***
DIŞARDA
Points: 455.346, Level: 100
Level completed: 0%,
Points required for next Level: 0
Overall activity: 100,0%
Achievements


âdem ve havva
ÂDEM VE HAVVA
ALPEREN GÜRBÜZER
Allah Teala üç defa âlemi emirden emredince Âdem (a.s) topraktan yaratılmış oldu. Derken topraktan yaratılan Âdem’e ruh üflenip ilk insan hayatı gerçekleşti. Özellikle bu fermanla ilk insanın alnı ışıl ışıl parlayıverdi. Öyle ki insanoğlu biranda hayata gözlerini açmanın sevincini yaşadı.
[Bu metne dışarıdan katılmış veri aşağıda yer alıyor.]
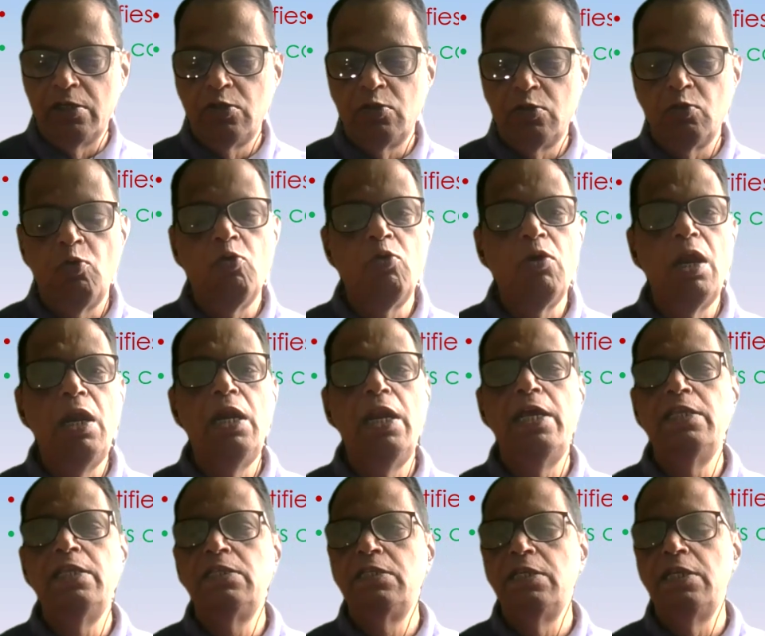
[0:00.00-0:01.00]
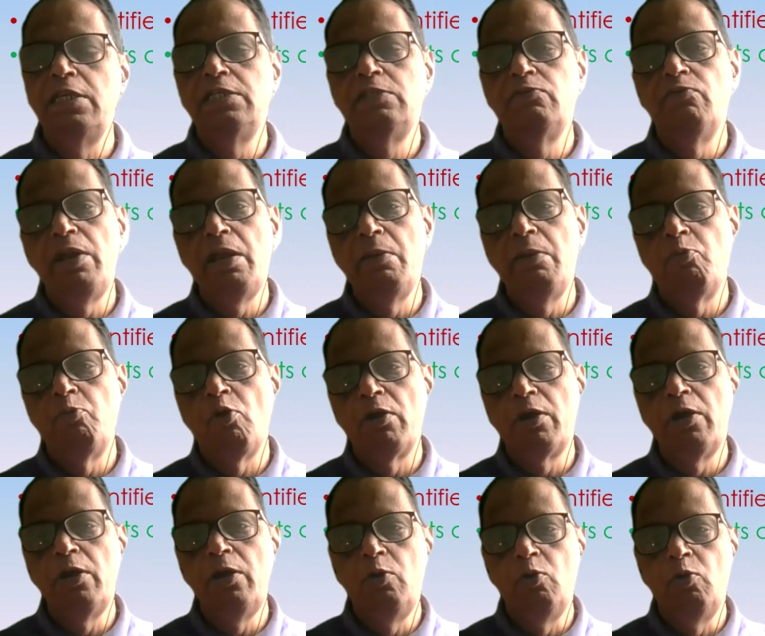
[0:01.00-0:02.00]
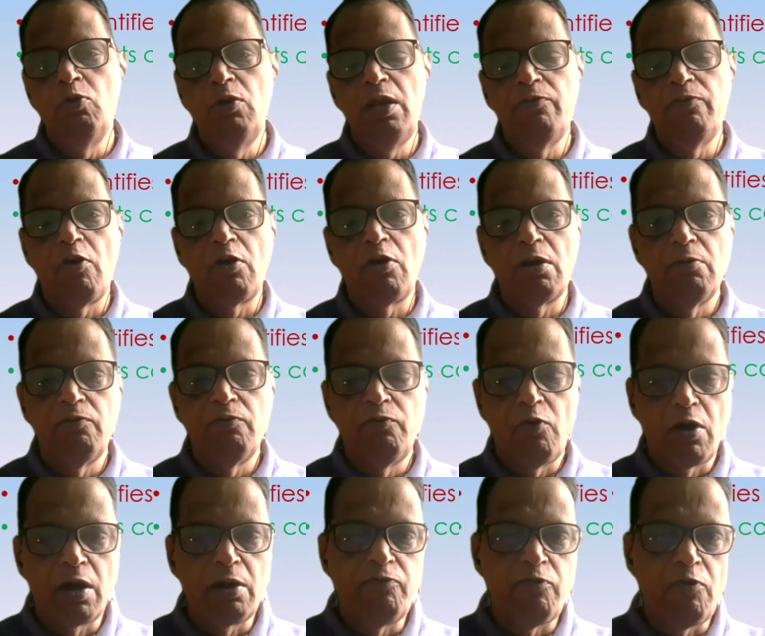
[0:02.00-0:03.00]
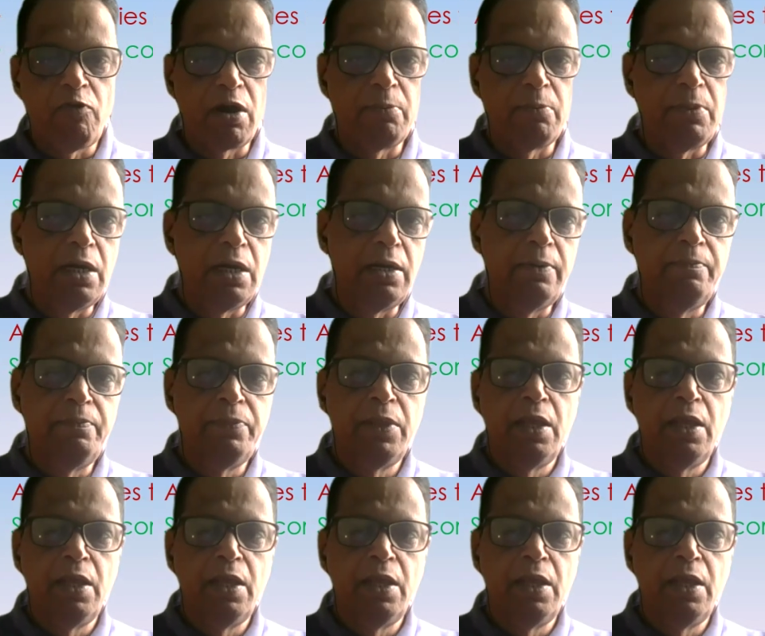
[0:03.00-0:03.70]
So Google Lens is very important tool for a farmer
Allah Teala daha sonra çamurdan yarattığı Âdem’e tazimde bulunmak için Meleklerine:
—Âdem’e secde edin diye emir buyurdu. Bu emir karşısında İblis hariç bütün melekler secde etti. İblis aynı zamanda meleklerin hocası olup çok bilgili bir mahlûktu. Sadece bilgi mi? Elbette ki hayır, ibadette de onlardan öndeydi, üstelik her zerrede secde etmediği yer kalmamıştı da
Hak Teala İblise:
—Niçin emrime uymadın?
İblis:
—O topraktan ben ise ateşten yaratıldım cevabını vererek itirazda bulundu. Tabiî ki itiraz ederken bilgeliğini ve amelini sermaye bildi, sandı ki bunca amel ve sermaye onu kurtaracak. Oysa İblis bu çıkışıyla aslında ilk defa kendi görüşünü üstün bilip Allah’a karşı kıyas yapmış oldu, onca sermayesine güvendi ama nafile. Zira kıyas yapmanın bedeli olarak ilahi huzurdan tard ediliverdi.
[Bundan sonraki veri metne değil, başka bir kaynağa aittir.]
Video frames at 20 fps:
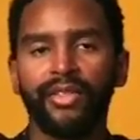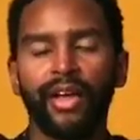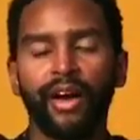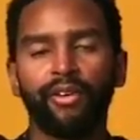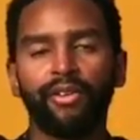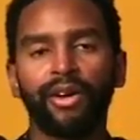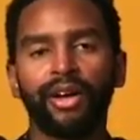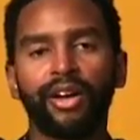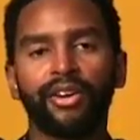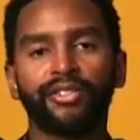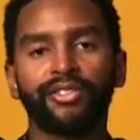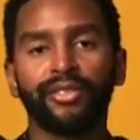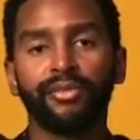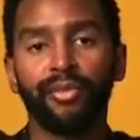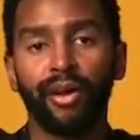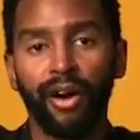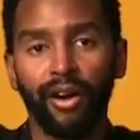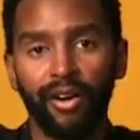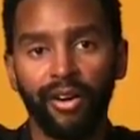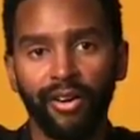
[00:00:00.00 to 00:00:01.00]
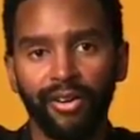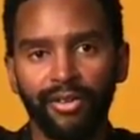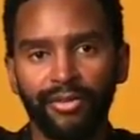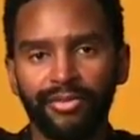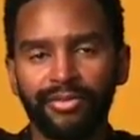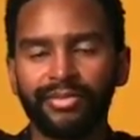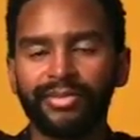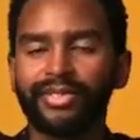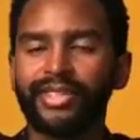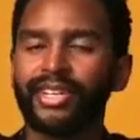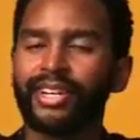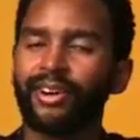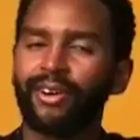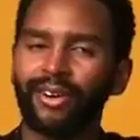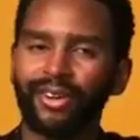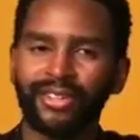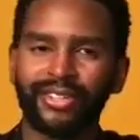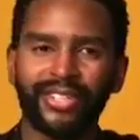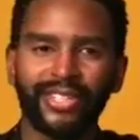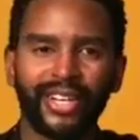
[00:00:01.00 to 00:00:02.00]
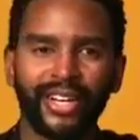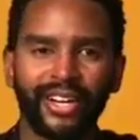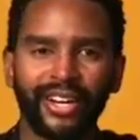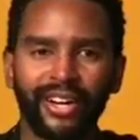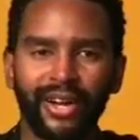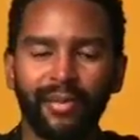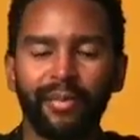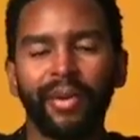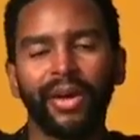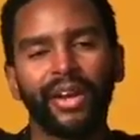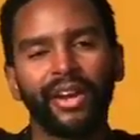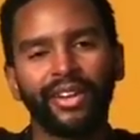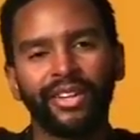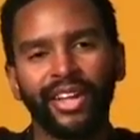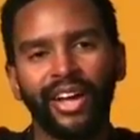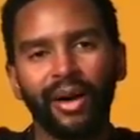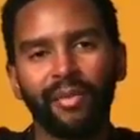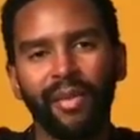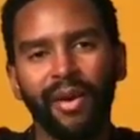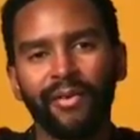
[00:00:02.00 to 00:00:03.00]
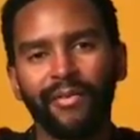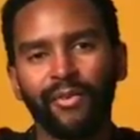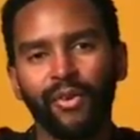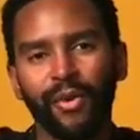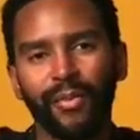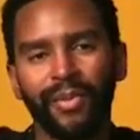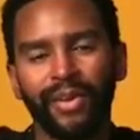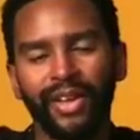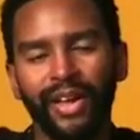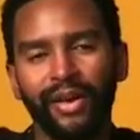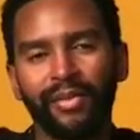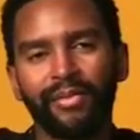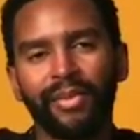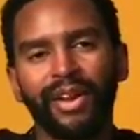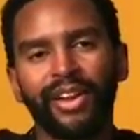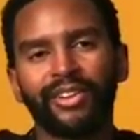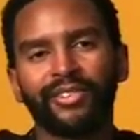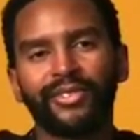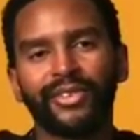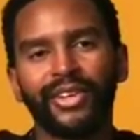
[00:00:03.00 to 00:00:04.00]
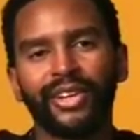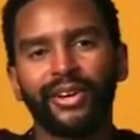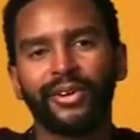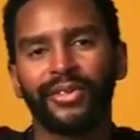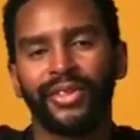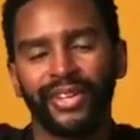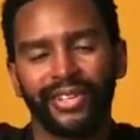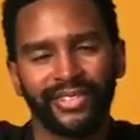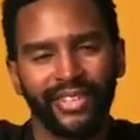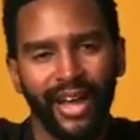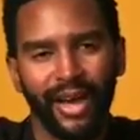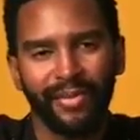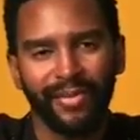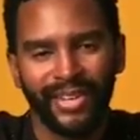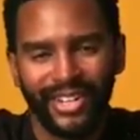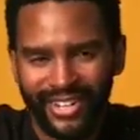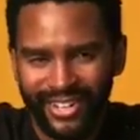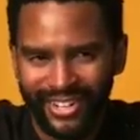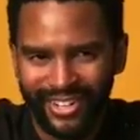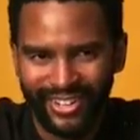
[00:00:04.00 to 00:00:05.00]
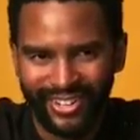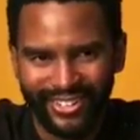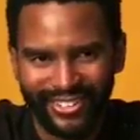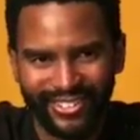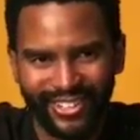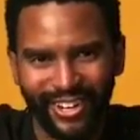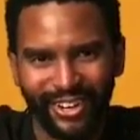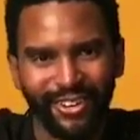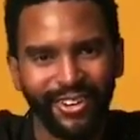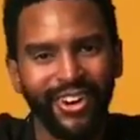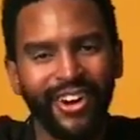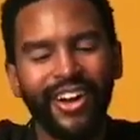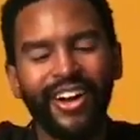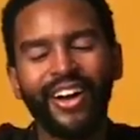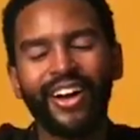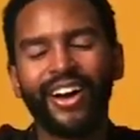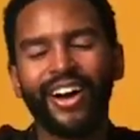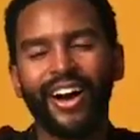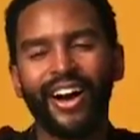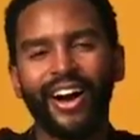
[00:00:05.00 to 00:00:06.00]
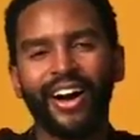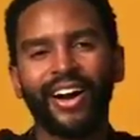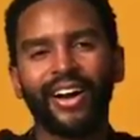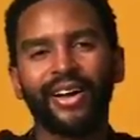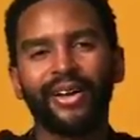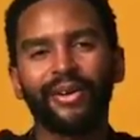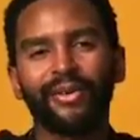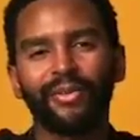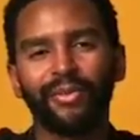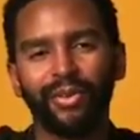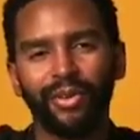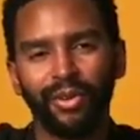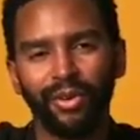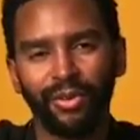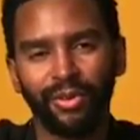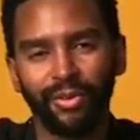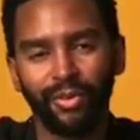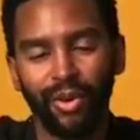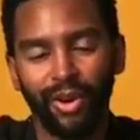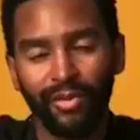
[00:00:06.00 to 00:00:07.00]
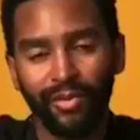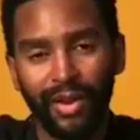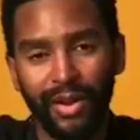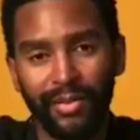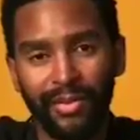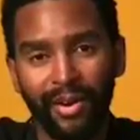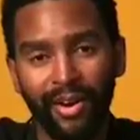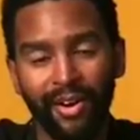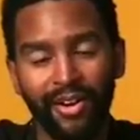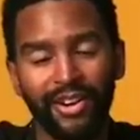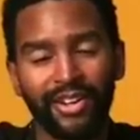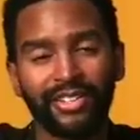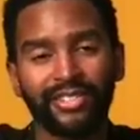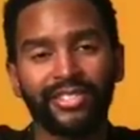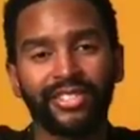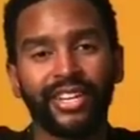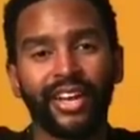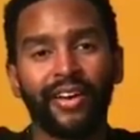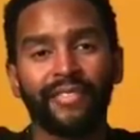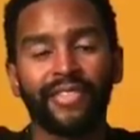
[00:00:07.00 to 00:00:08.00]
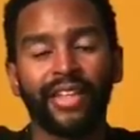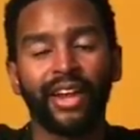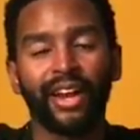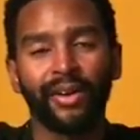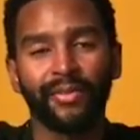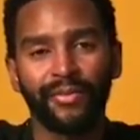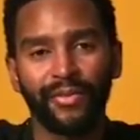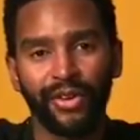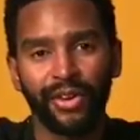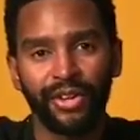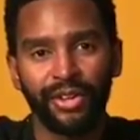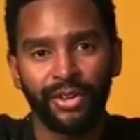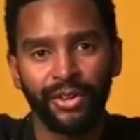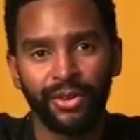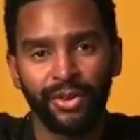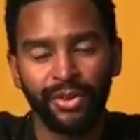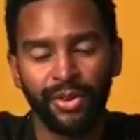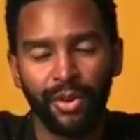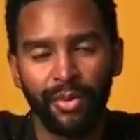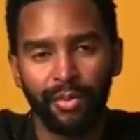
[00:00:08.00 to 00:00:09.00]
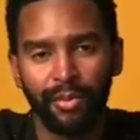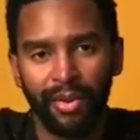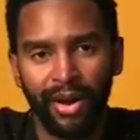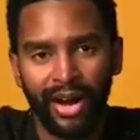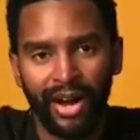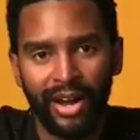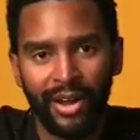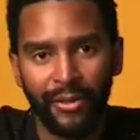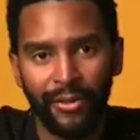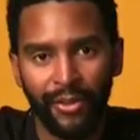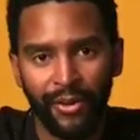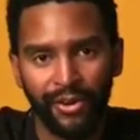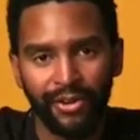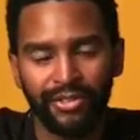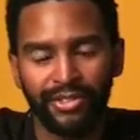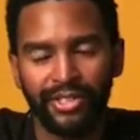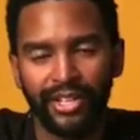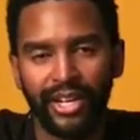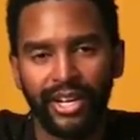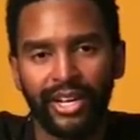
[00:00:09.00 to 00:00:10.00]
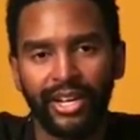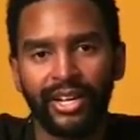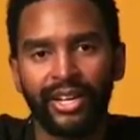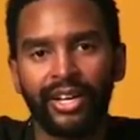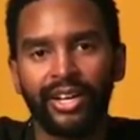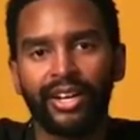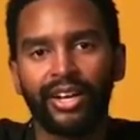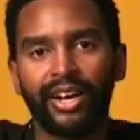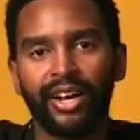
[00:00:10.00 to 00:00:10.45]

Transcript: That will air tomorrow. The goal is to get it up and online by 4 p.m., but as we know, things happen. So I will work my hardest to have that up for you by Thursday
Gerçektende itirazın bedeli ağır olmuştu. Nitekim İblise ebedül ebed lanet halkası geçirilerek ansızın huzurdan kovulur da.
Bu arada İblis:
— Madem tard edildim, hiç olmazsa bana mühlet ver kullarını saptırayım der.
Allah Teala imtihan gereği:
— Peki, ama şunu bil ki benim yolumdan giden samimi kullarımı doğru yoldan çıkarmaya gücün yetmeyecektir.
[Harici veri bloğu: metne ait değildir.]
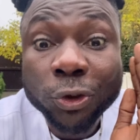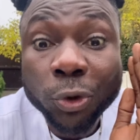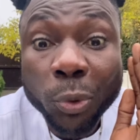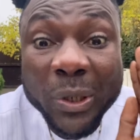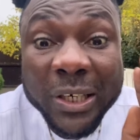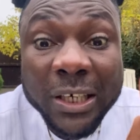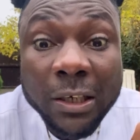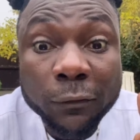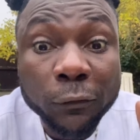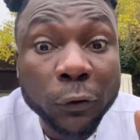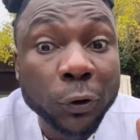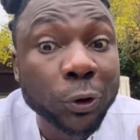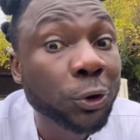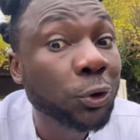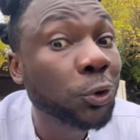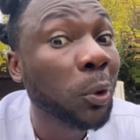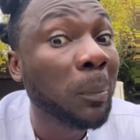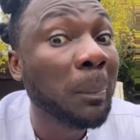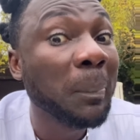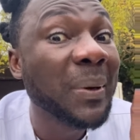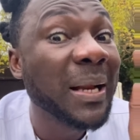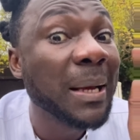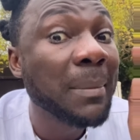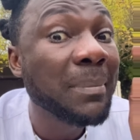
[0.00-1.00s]
doing it for you to
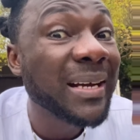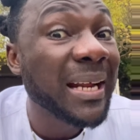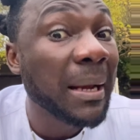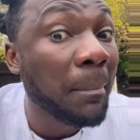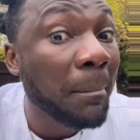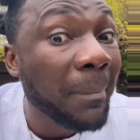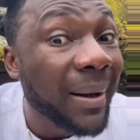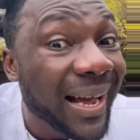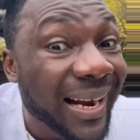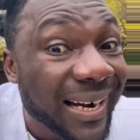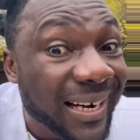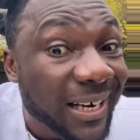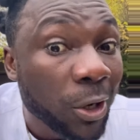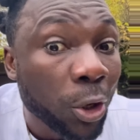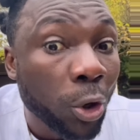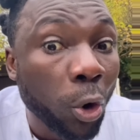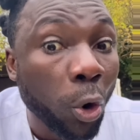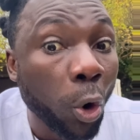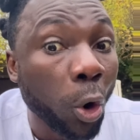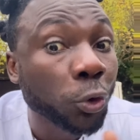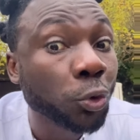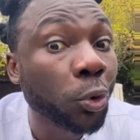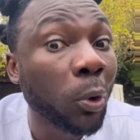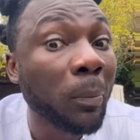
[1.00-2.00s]
blame the man
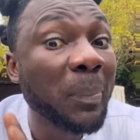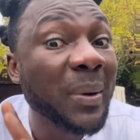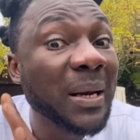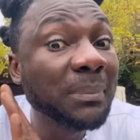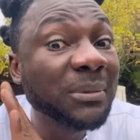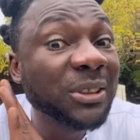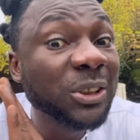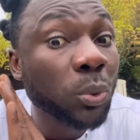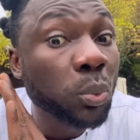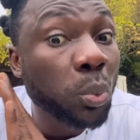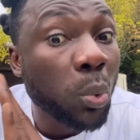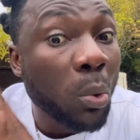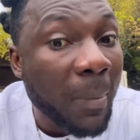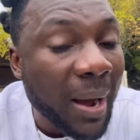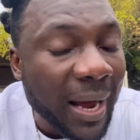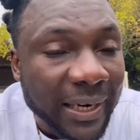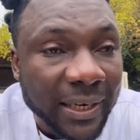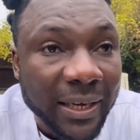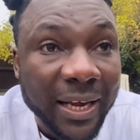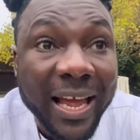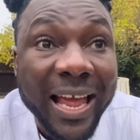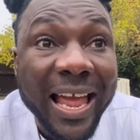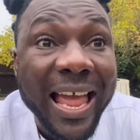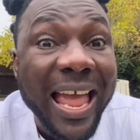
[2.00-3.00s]
or to blame the woman.
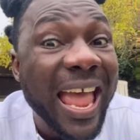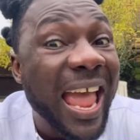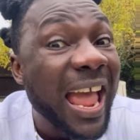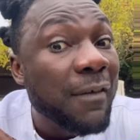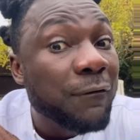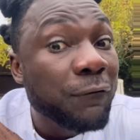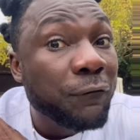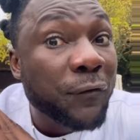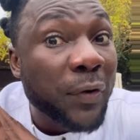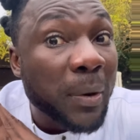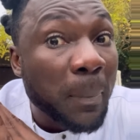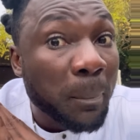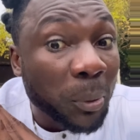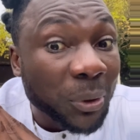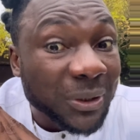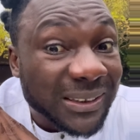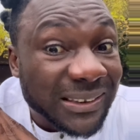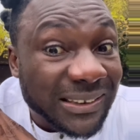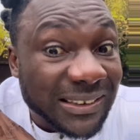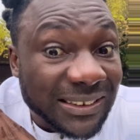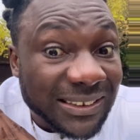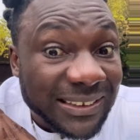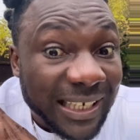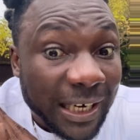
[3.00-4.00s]
Everybody
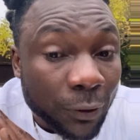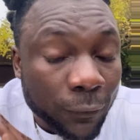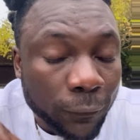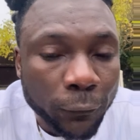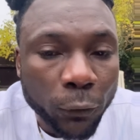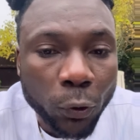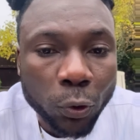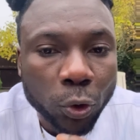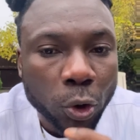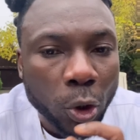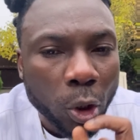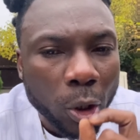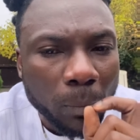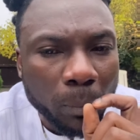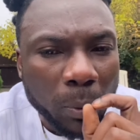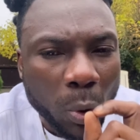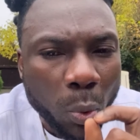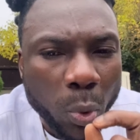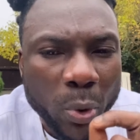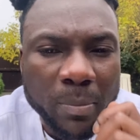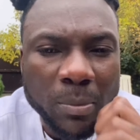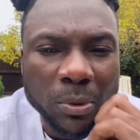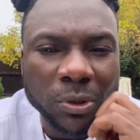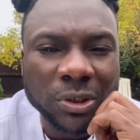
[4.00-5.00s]
is at fault, but
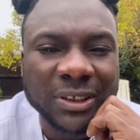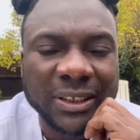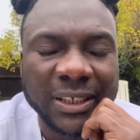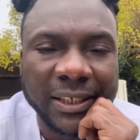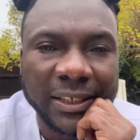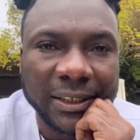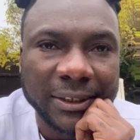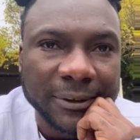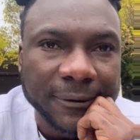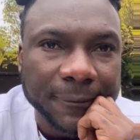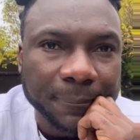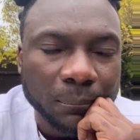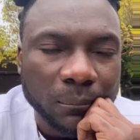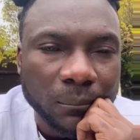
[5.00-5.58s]
we must learn.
Böylece şeytan verdiği sözü yemeyerek o gün bugündür kıyamete kadar üstlendiği şer tohumlarını saçmaya devam ediyor, edecekte. Fakat Allah (c.c) buna karşılık peygamberleri ve onun varisleri vasıtasıyla mü’minleri destekleyeceğini vaat ederek insanoğlunu imtihana tabii tutmanın yolunu açtı. Nitekim insanoğlu için ilk imtihan Allah Teala’nın Âdem ve Havva’ya:
— Cennetimde dilediğiniz gibi yaşayabilirsiniz ancak şu ağaca (muhtemeldir ki buradaki ağaçtan murat buğday) yaklaşmayın diye beyan buyurmasıyla başlar.
Âdem ile Havva cennette yaşamalarını idame ederken bu arada şeytan da bir şekilde yolunu bulup yasak olan ağaçtan haberdar olmuştu. Hatta kendince ilahi huzurdan kovulmanın intikamını almak adına seferber oldu bile. Önce cennetin kapısına geldiğinde Tavus’a bin bir türlü dil döker. Tavus bu durum karşısında;
—Seni cennete alamam ancak bunu yapsa yapsa kardeşim (yılan) yapar dedi.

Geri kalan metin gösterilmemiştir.